In my mind there are three main possible outcomes to this mess:

(1) Things continue as they are. The rich countries like Germany continue to bail out the weaker ones. And, as more and more countries are bailed out, more and more countries lose incentive to manage their economies successfully as a result of the precedent that has been made. As an increasing number of countries fall, so too will the desire for the rich countries to continue providing the capital to provide for this.

(2) The Eurozone merges into a federation with a single coherent macro-economic policy, and a single budget. Most member countries would oppose such a move, and perceive it as an assault on their independence.

(3) The Euro will collapse and countries will revert to their previous national currencies.

Option 1 is unsustainable.
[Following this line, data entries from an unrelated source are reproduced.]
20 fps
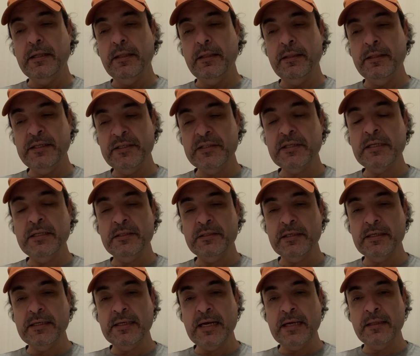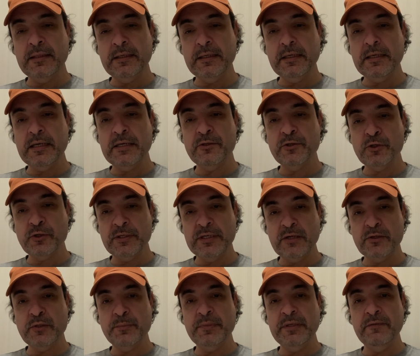This incident, I think, has turned
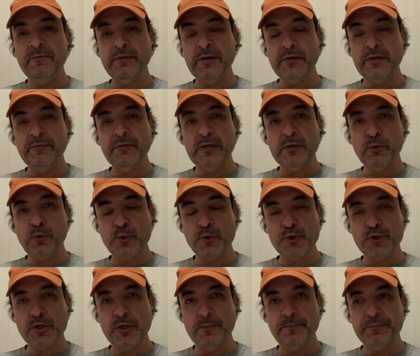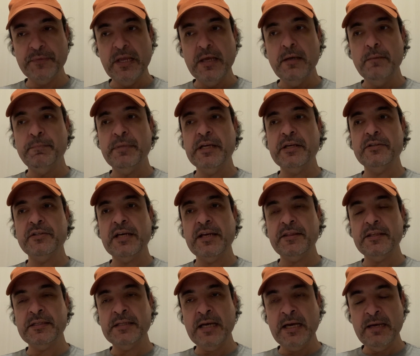out to be very, very crucial because at
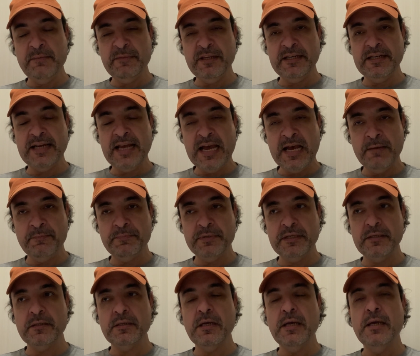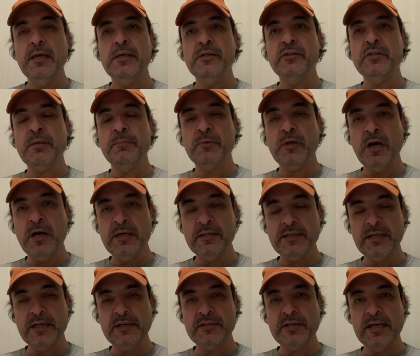the time that it happened, some
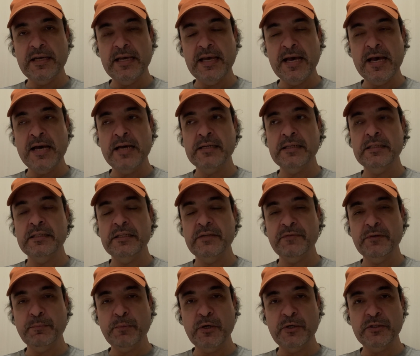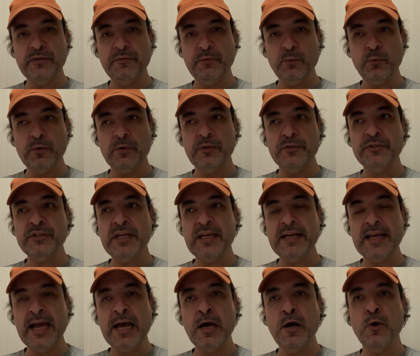contacts I had in different parts of the world said
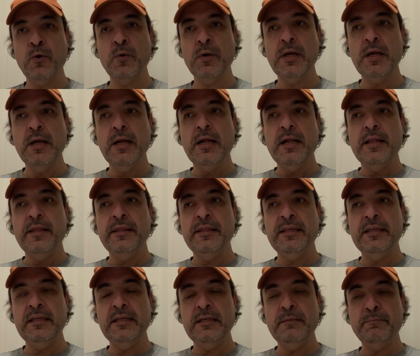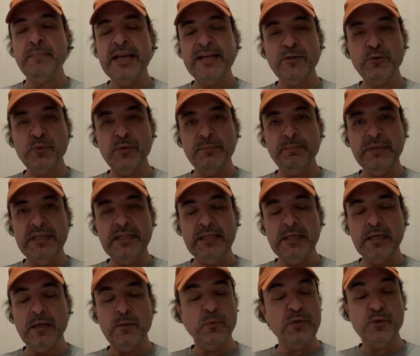how the mainstream
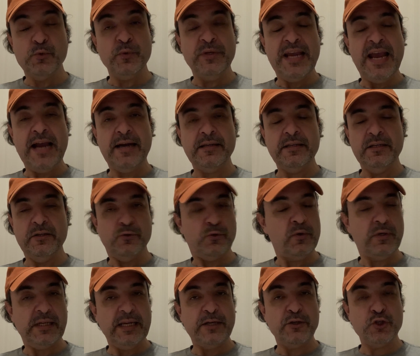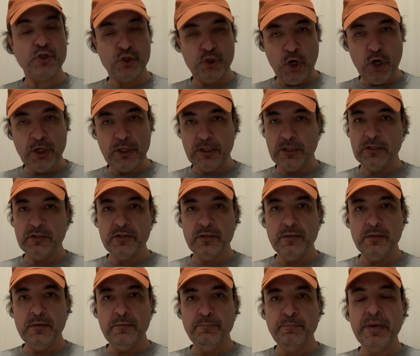media was reacting sort of like startled
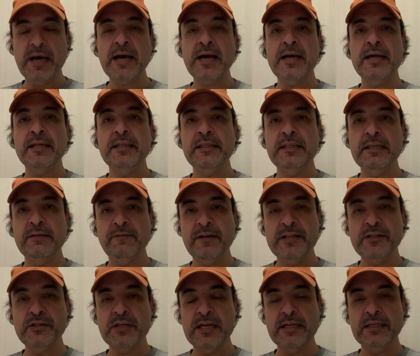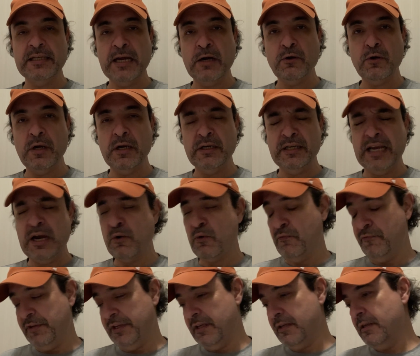by the events at
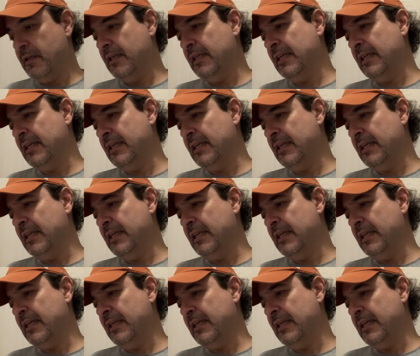Yavoriv.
There is only so much tolerance the rich countries will have towards bailing out countries that spend themselves out of existence. Option 2 is unlikely for political reasons. Option 3, seems to likely be a realistic outcome.
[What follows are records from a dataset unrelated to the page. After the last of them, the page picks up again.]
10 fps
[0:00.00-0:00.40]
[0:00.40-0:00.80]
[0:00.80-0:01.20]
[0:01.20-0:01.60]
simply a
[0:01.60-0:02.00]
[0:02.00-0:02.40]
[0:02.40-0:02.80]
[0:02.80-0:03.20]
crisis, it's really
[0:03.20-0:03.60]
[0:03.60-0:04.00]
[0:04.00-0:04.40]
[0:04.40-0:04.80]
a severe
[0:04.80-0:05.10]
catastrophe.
Unfortunately all of these options are highly unfortunate and all will have very serious consequences, both within and outside of the Eurozone. The Euro is the worlds largest currency, even larger that the US Dollar, and its instability or outright collapse would be devastating internationally. The implications cannot be overstated. Furthermore, a collapse of European economic integration would stir up huge animosity between member states. This situation is rather ironic, since European integration arose out of historical grounds and was intended to foster joint interests between member states. From this, the opposite could arise.